SUPPLIED ENTRIES: Begin

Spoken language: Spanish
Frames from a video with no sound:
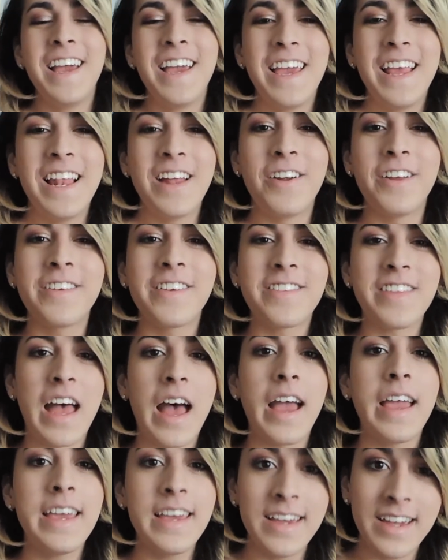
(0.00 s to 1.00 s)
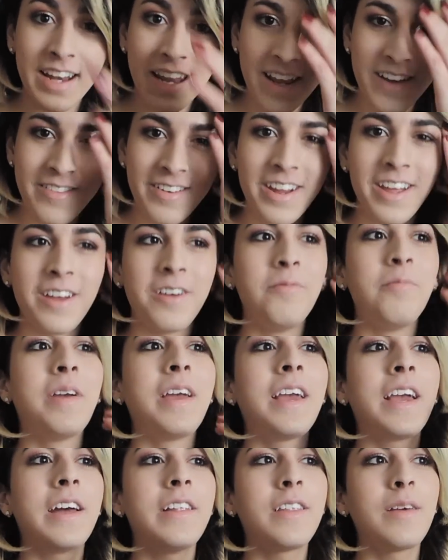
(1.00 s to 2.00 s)
Y la verdad es que está increíble. Me
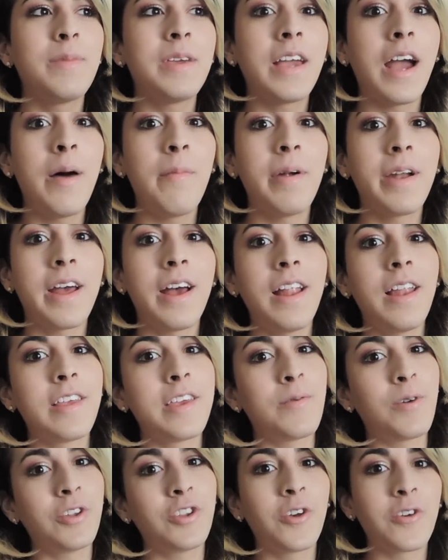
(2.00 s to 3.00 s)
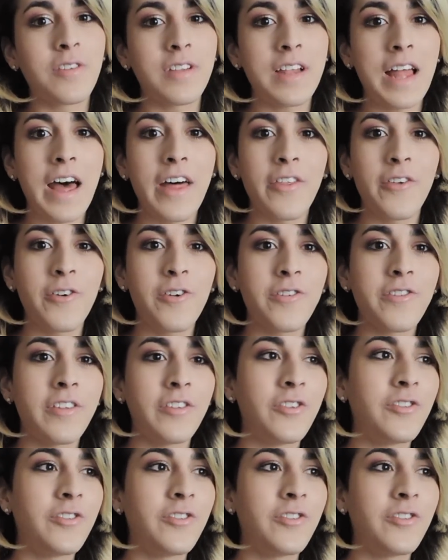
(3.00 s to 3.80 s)
encanta mi cámara, la llevo a todos lados.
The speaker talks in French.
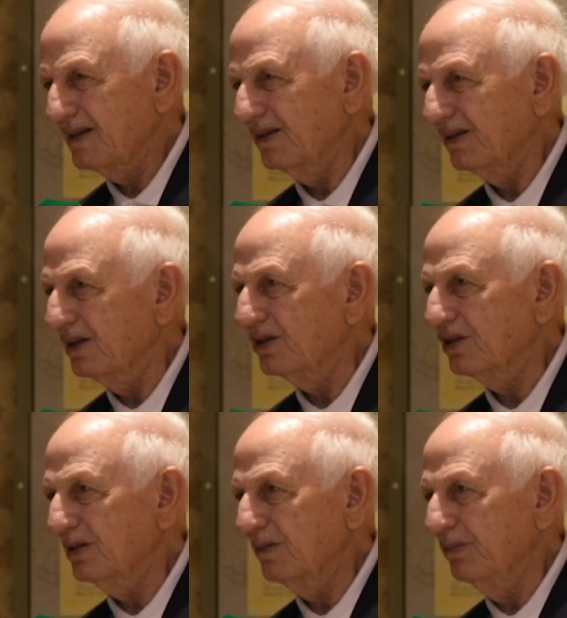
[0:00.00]

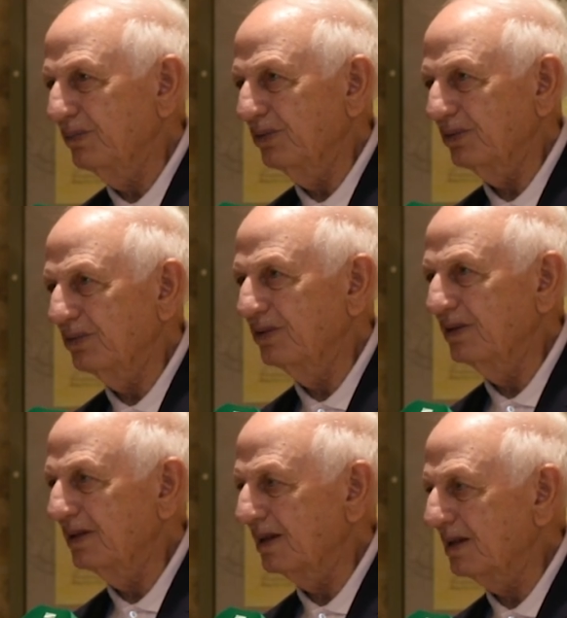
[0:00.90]
engagé pour
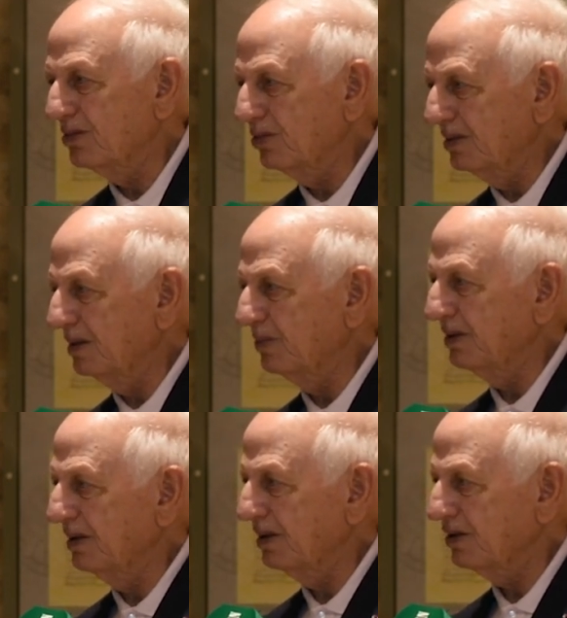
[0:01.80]
donner à ce
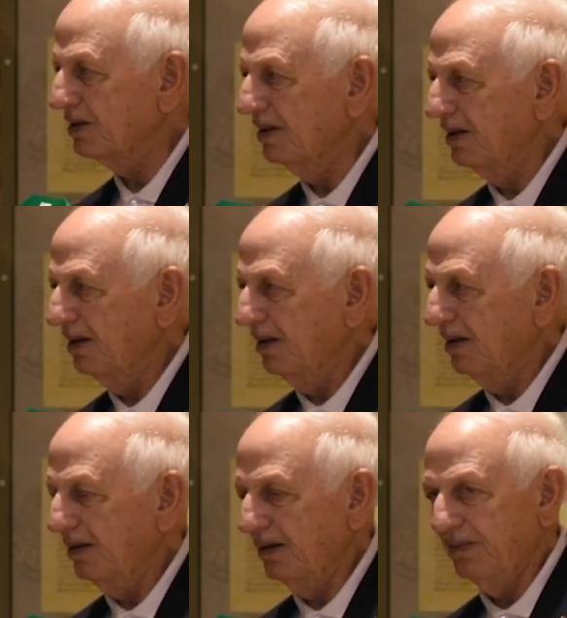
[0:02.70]
témoignage
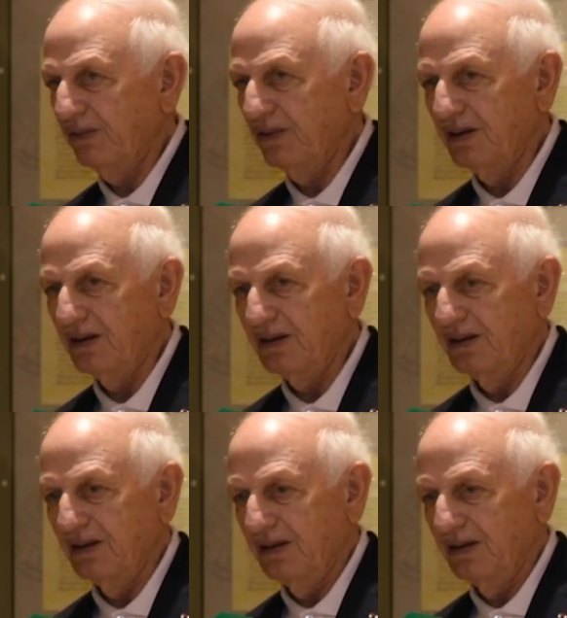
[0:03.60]
à la fois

SUPPLIED ENTRIES: End

- _TASK INSTRUCTIONS_
Leave the pictures out and reproduce exactly the lines from the line with "(0.00 s to 1.00 s)" to the end of the material above.

- _ANSWER_
(0.00 s to 1.00 s)
(1.00 s to 2.00 s)
Y la verdad es que está increíble. Me
(2.00 s to 3.00 s)
(3.00 s to 3.80 s)
encanta mi cámara, la llevo a todos lados.
The speaker talks in French.
[0:00.00]

[0:00.90]
engagé pour
[0:01.80]
donner à ce
[0:02.70]
témoignage
[0:03.60]
à la fois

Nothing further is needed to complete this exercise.